- WHAT IS EXPECTED: Please transcribe the data that follows without the pictures, keeping every word the same.

Stored items

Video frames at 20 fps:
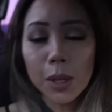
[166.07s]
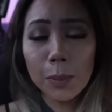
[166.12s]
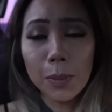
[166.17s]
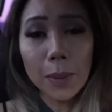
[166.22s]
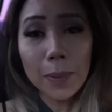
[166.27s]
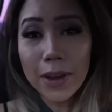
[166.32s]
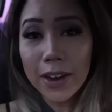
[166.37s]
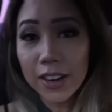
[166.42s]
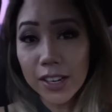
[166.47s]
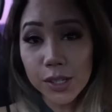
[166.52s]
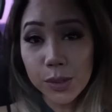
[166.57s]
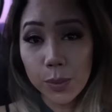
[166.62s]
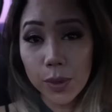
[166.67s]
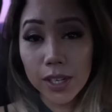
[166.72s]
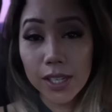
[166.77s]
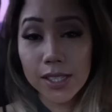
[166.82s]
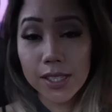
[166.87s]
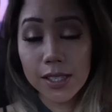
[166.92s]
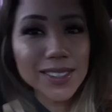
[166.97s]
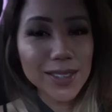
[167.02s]
My parents
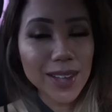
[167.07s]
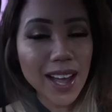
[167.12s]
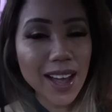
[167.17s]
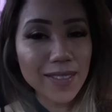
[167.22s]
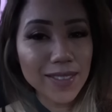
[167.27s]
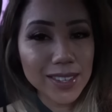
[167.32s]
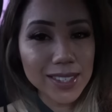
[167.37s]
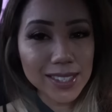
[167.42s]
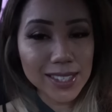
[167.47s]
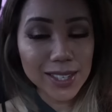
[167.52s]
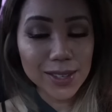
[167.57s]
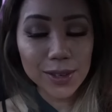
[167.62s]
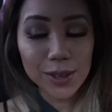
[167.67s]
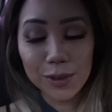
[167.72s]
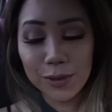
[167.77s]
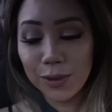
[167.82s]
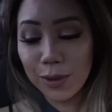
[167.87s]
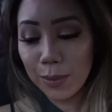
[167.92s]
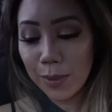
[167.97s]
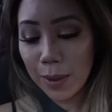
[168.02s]
wanted to have a
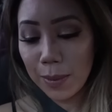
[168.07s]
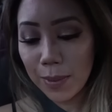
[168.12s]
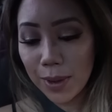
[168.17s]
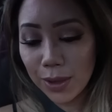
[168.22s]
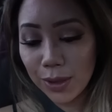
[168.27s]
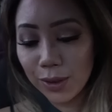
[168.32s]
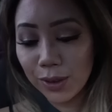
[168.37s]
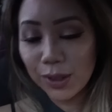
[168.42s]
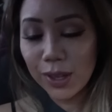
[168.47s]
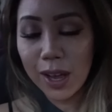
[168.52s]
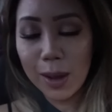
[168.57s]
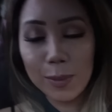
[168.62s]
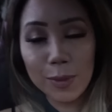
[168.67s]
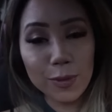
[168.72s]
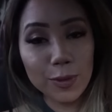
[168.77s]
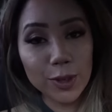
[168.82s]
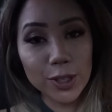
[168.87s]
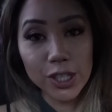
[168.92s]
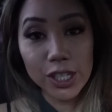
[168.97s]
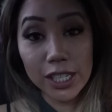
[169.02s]
dinner for my mother-in-law
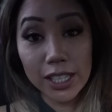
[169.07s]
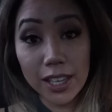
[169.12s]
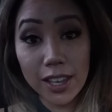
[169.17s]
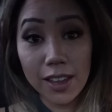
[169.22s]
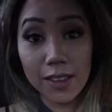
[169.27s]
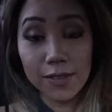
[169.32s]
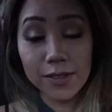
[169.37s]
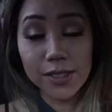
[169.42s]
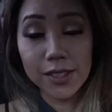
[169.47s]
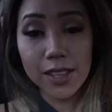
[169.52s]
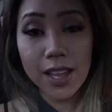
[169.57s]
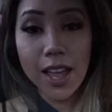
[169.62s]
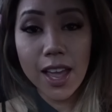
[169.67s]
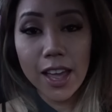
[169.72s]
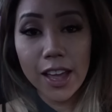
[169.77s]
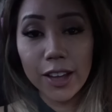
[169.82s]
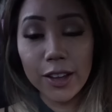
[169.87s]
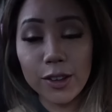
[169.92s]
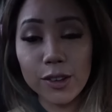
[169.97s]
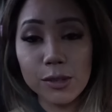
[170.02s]
before she leaves
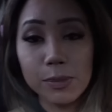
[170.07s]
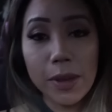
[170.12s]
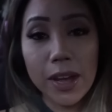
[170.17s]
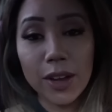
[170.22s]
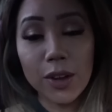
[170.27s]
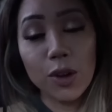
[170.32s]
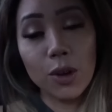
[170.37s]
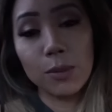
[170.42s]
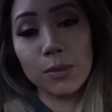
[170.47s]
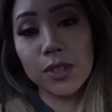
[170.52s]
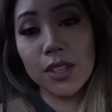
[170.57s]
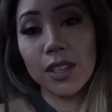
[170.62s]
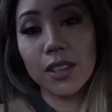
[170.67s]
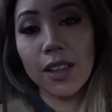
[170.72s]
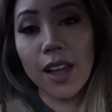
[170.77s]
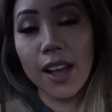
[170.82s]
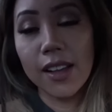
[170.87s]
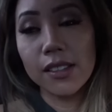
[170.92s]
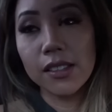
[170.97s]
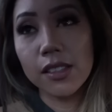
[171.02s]
and goes back home to
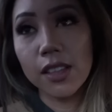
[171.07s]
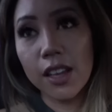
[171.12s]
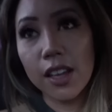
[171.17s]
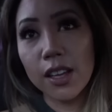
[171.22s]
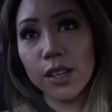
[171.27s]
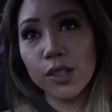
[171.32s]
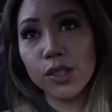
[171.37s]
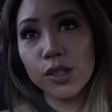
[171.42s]
Alaska.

- EXERCISE RESULT:
Video frames at 20 fps:
[166.07s]
[166.12s]
[166.17s]
[166.22s]
[166.27s]
[166.32s]
[166.37s]
[166.42s]
[166.47s]
[166.52s]
[166.57s]
[166.62s]
[166.67s]
[166.72s]
[166.77s]
[166.82s]
[166.87s]
[166.92s]
[166.97s]
[167.02s]
My parents
[167.07s]
[167.12s]
[167.17s]
[167.22s]
[167.27s]
[167.32s]
[167.37s]
[167.42s]
[167.47s]
[167.52s]
[167.57s]
[167.62s]
[167.67s]
[167.72s]
[167.77s]
[167.82s]
[167.87s]
[167.92s]
[167.97s]
[168.02s]
wanted to have a
[168.07s]
[168.12s]
[168.17s]
[168.22s]
[168.27s]
[168.32s]
[168.37s]
[168.42s]
[168.47s]
[168.52s]
[168.57s]
[168.62s]
[168.67s]
[168.72s]
[168.77s]
[168.82s]
[168.87s]
[168.92s]
[168.97s]
[169.02s]
dinner for my mother-in-law
[169.07s]
[169.12s]
[169.17s]
[169.22s]
[169.27s]
[169.32s]
[169.37s]
[169.42s]
[169.47s]
[169.52s]
[169.57s]
[169.62s]
[169.67s]
[169.72s]
[169.77s]
[169.82s]
[169.87s]
[169.92s]
[169.97s]
[170.02s]
before she leaves
[170.07s]
[170.12s]
[170.17s]
[170.22s]
[170.27s]
[170.32s]
[170.37s]
[170.42s]
[170.47s]
[170.52s]
[170.57s]
[170.62s]
[170.67s]
[170.72s]
[170.77s]
[170.82s]
[170.87s]
[170.92s]
[170.97s]
[171.02s]
and goes back home to
[171.07s]
[171.12s]
[171.17s]
[171.22s]
[171.27s]
[171.32s]
[171.37s]
[171.42s]
Alaska.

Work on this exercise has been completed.